> _Problem description_: Make an exact copy of the records, leaving out the images.

> _Data records_:
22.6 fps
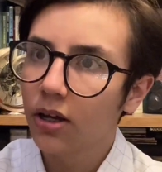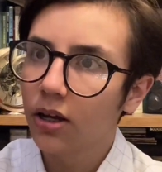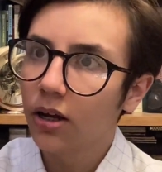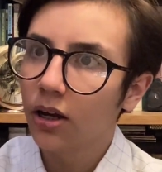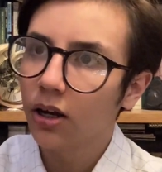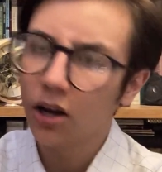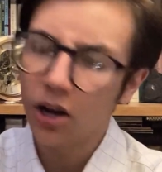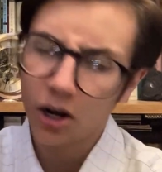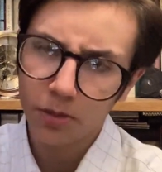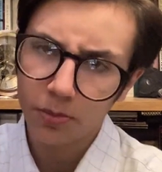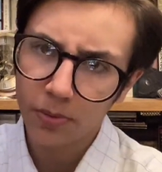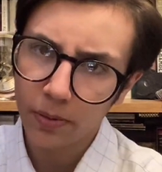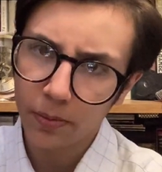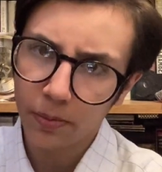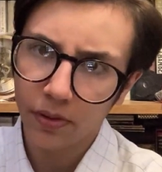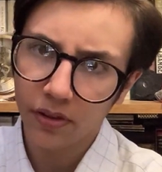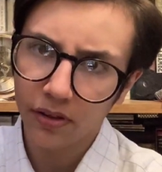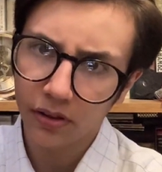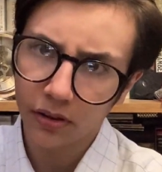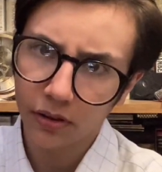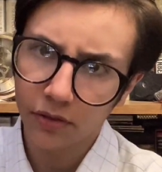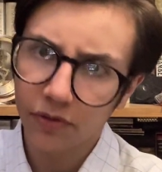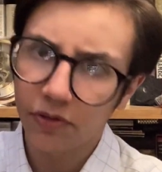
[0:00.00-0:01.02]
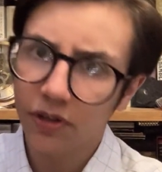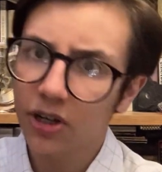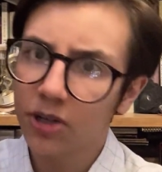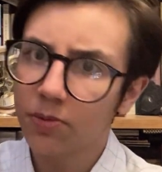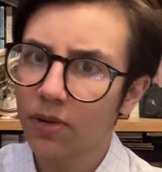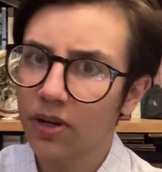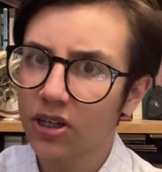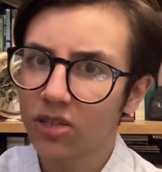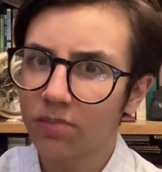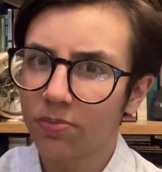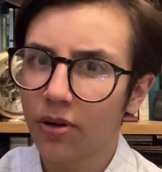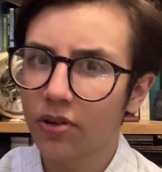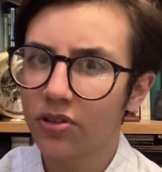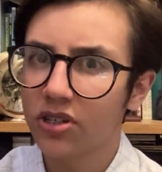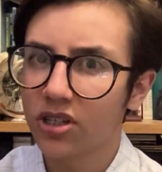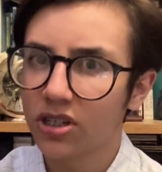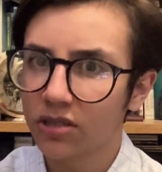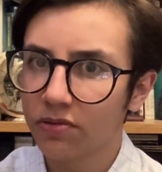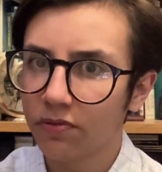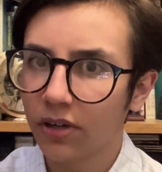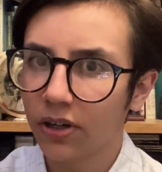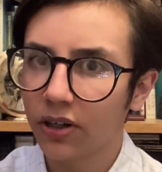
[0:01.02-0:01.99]
A lot of people think the first past the post
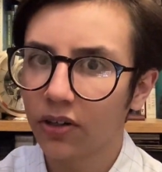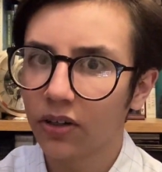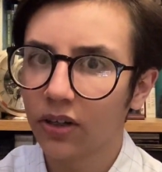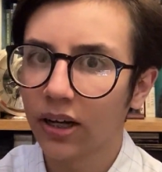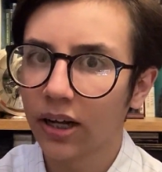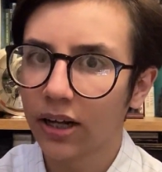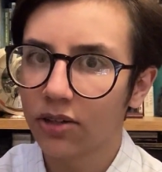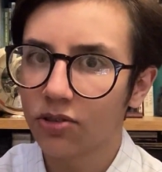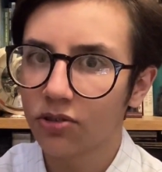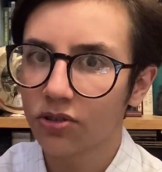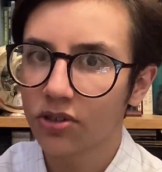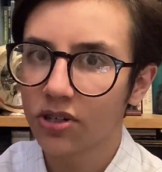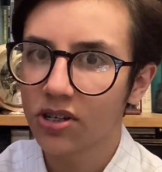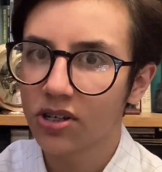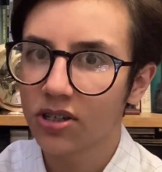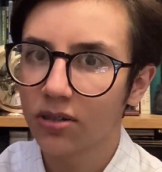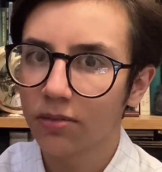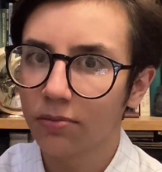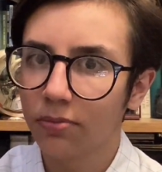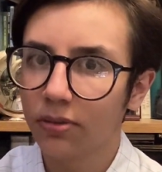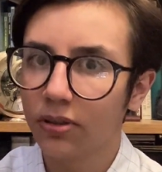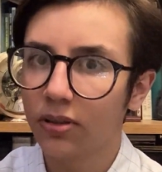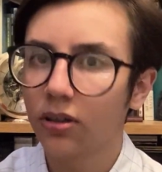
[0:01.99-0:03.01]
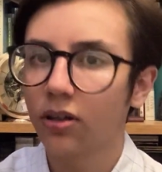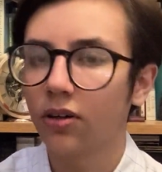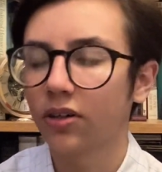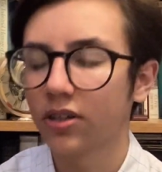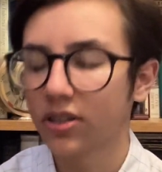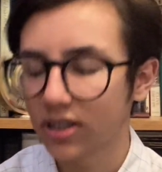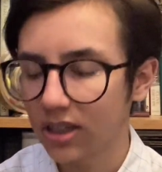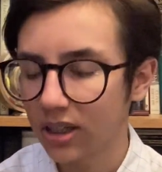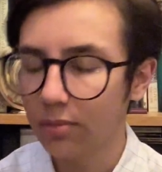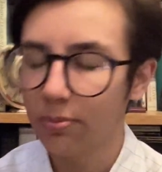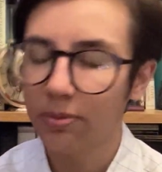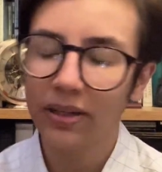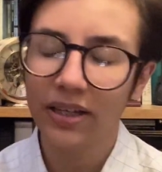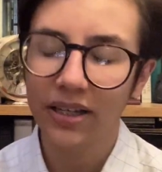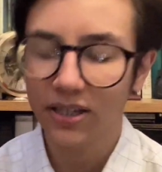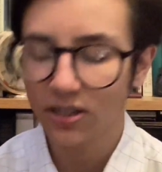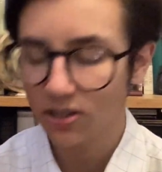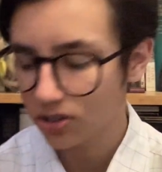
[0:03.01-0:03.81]
isn't a very good electoral system, but honestly, please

> _Output of the exercise_:
22.6 fps
[0:00.00-0:01.02]
[0:01.02-0:01.99]
A lot of people think the first past the post
[0:01.99-0:03.01]
[0:03.01-0:03.81]
isn't a very good electoral system, but honestly, please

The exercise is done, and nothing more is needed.